Q. Where does astronaut keep egg?|
A. egg cuoboaird
Q: Who started the great fire of London?
A: Ultra Jesus
Q: God walked into bar, and then destroyed it with lightning!
A: Snow joke
Q. A man walks into?|
A. Ouch! I killed him with an iron bar!
Q: What is the capital of England?
A: E!! (NO! I mean Hull)
Q: HULK ANGRY
A: RICK FRIEND
Q: Who started the Bubonic Plague?|
A: Evile Noele Edmendse
Q: What's the time, Mr Wolf?
A: QUESTION INVALID.
Q: What did you get for Christmas?
Q: What did you get your mum for christmas?

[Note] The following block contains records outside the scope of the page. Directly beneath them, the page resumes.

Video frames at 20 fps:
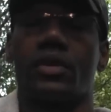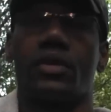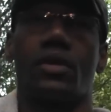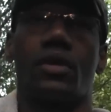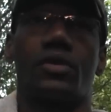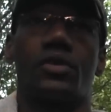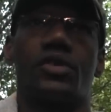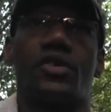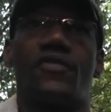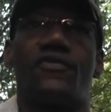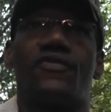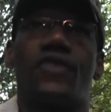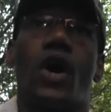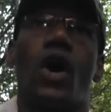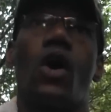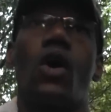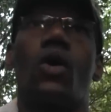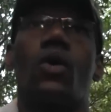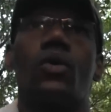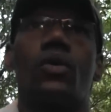You know, to
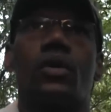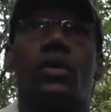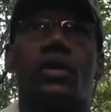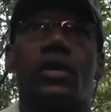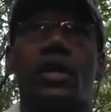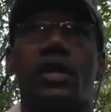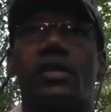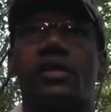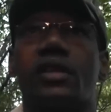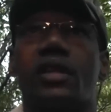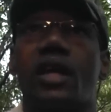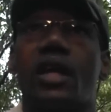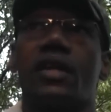fall into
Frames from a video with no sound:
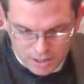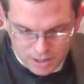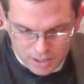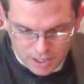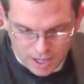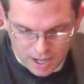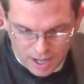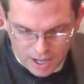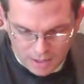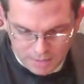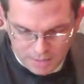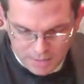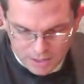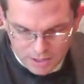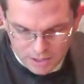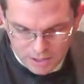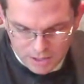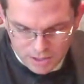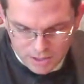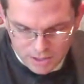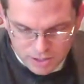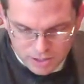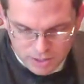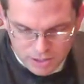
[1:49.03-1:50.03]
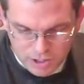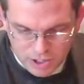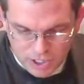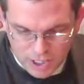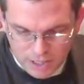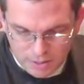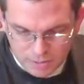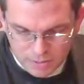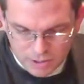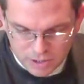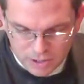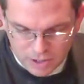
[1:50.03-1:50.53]
Thomas,
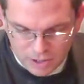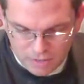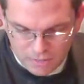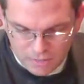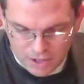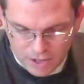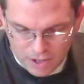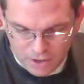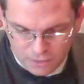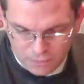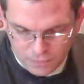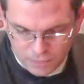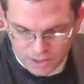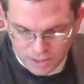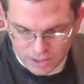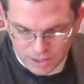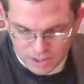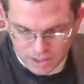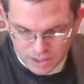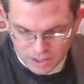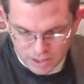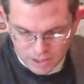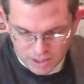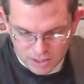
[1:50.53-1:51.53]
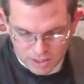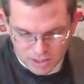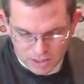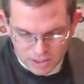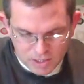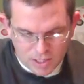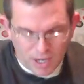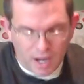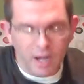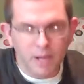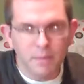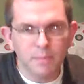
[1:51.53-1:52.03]
James, son of Alphaeus,
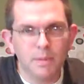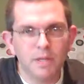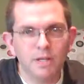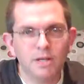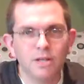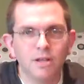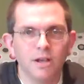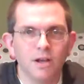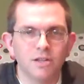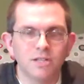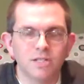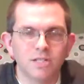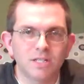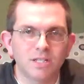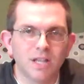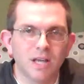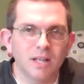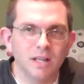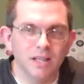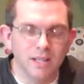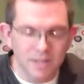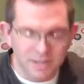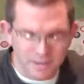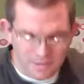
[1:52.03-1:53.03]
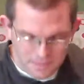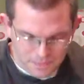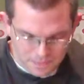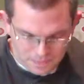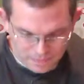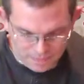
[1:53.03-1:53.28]
Simon, a zealot,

A: An enormous fake cock fashioned out of sausagemeat and eggs
Q: Why did chicken cross road?|
A: BBBBBBKKKKKKKKKKKKK - VACKKCK!
Q: Why did the turkey cross the road?
A: Chased by rapist with knife and gun
Q: Why did rapist cross road?
A: Gary Glitter
Q: Why did Gary Glitter cross the road?
A: Michael Jackson
Q: Why did Hitler egg cross road?
Q: Why did Toxteth eat crow? |
A: She live in Birnmiengham!
Q. Who dib it?
A. Why do to me?
Q. Which dog ate the bone?
A. Dog 29.
Q: Two men walk into a pub|
A: Thats not a question
Q: Why did the horse walk into the pub?
A: It was being chased by the queen
Q) Knock knock
A) Who's there?
Q) When was the RSPCA founded?|
Q) What are you doing in here?
A) Sorry, I saw the door was open, so I just popped in to make sure everything was alright.
Q. What is woman's name?|
Q: How many shitehawks does it take to screw in a light-bulb?
A: I'm drunk!
Q) Did you hear about the man with an elephant's cock for a head?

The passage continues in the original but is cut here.